Стоит ему переспать с ней, как все мигом изменится. Он еще не встречал женщины, которая признала бы постель простым удовлетворением естественных потребностей. Они всегда стараются превратить отношения между мужчиной и женщиной во что-то сложное и значимое. А сейчас ему меньше всего нужны дополнительные осложнения. Теперь она была видна ему в сером утреннем свете. Так близко… и так невероятно далеко. Его тело все еще пылало, неудовлетворенное желание не прошло. Он все-таки протянул к ней руку и провел кончиком пальца по щеке, сожалея о том, чего не могло быть.
Девушка подскочила, как ужаленная, мгновенно проснулась и ударила его локтем прямо в солнечное сплетение.
Николас зарычал от неожиданности и боли, а она, возмущенно завопив, спрыгнула с кровати, очевидно, забыв в самый критический момент, что они прикованы друг к другу.
Кольцо впилось в его щиколотку. Выругавшись, он вскочил, и цепь, натянувшись, опрокинула ее. Она шлепнулась на пол прямо, на свой очаровательный задик.
— Не смей прикасаться ко мне! — орала она, болтая свободной ногой и безуспешно пытаясь отползти от него. — Не приближайся!
— Я и не приближаюсь к тебе, — проворчал он раздраженно. — Успокойся и…
— Не приближайся! — Она схватила каким-то образом оказавшийся на полу нож и выбросила руку вперед.
Увернувшись от удара, Николас выпустил целую обойму весьма колоритных ругательств.
— С меня, черт побери, хватит! — Он схватил ее за руку. — Какая муха тебя укусила, женщина? Я не причинил тебе никакого зла.
— Мерзавец! Я знала, что тебе нельзя доверять! — Сумасшедшая девица изо всех сил рвалась из его рук. — Отпусти меня!
— Отпущу, если ты не будешь больше пытаться искромсать меня ножом. — И он так сжал ее запястье, что она выронила нож. Он с глухим стуком упал на пол.
— Нет! — всхлипывая, бормотала она.
— Я не причиню тебе зла.
— Не трогай меня, я не хочу, чтобы ты ко мне прикасался!
Он хотел что-то сказать, чтобы успокоить ее, но вдруг услышал отдаленный звук. Откуда-то из чащи леса.
— Шшш! — Он зажал рукой ей рот и затаился, прислушиваясь.

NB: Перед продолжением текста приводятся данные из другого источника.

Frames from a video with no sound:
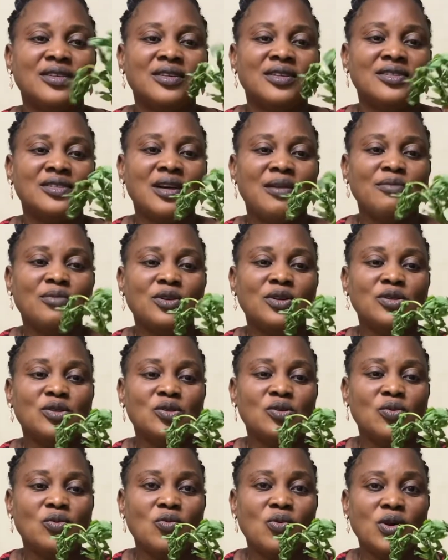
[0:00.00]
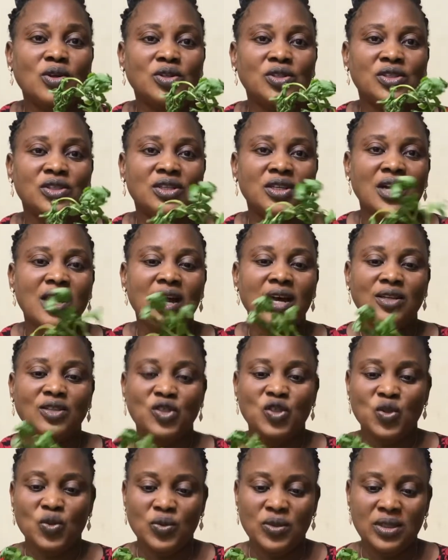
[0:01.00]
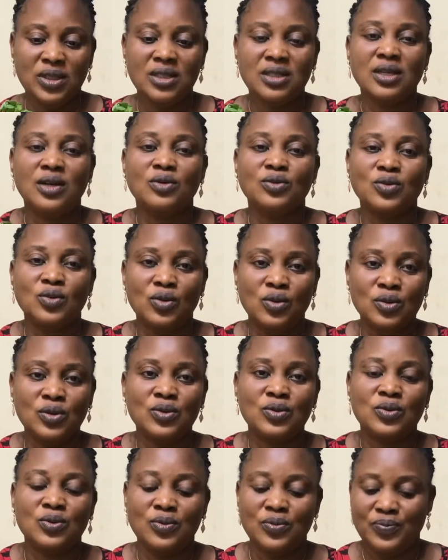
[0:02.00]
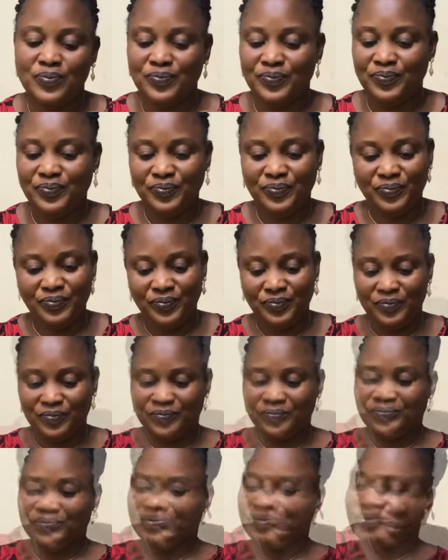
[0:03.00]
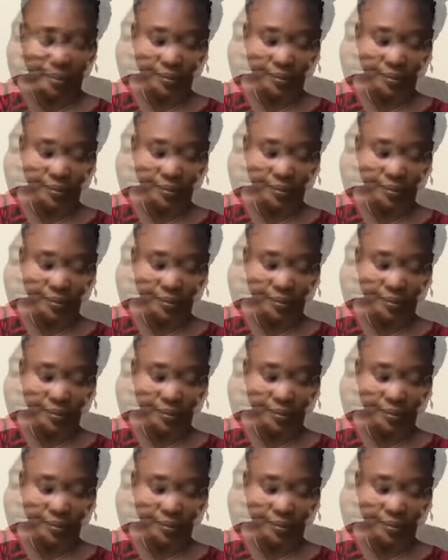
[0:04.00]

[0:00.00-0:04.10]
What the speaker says: So I'm going to wash and juice it out also. Yeah.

Она продолжала вырываться, и его ладонь приглушала набор, несомненно, самых отборных ругательств. Потом, когда звук стал громче, она тоже замерла. Ошибки быть не могло: вдалеке заливались громким лаем собаки.
Их обнаружили.
Глава 10
Николас злобно выругался. Он сразу же выпустил из рук девушку, забыв о спорах. Наклонившись, он выхватил из-под кровати пистолет и окинул взглядом помещение, соображая, что еще следует захватить с собой.
Девушка словно окаменела и, широко раскрыв глаза, прислушивалась к лаю собак, эхом отдававшемуся в лесу.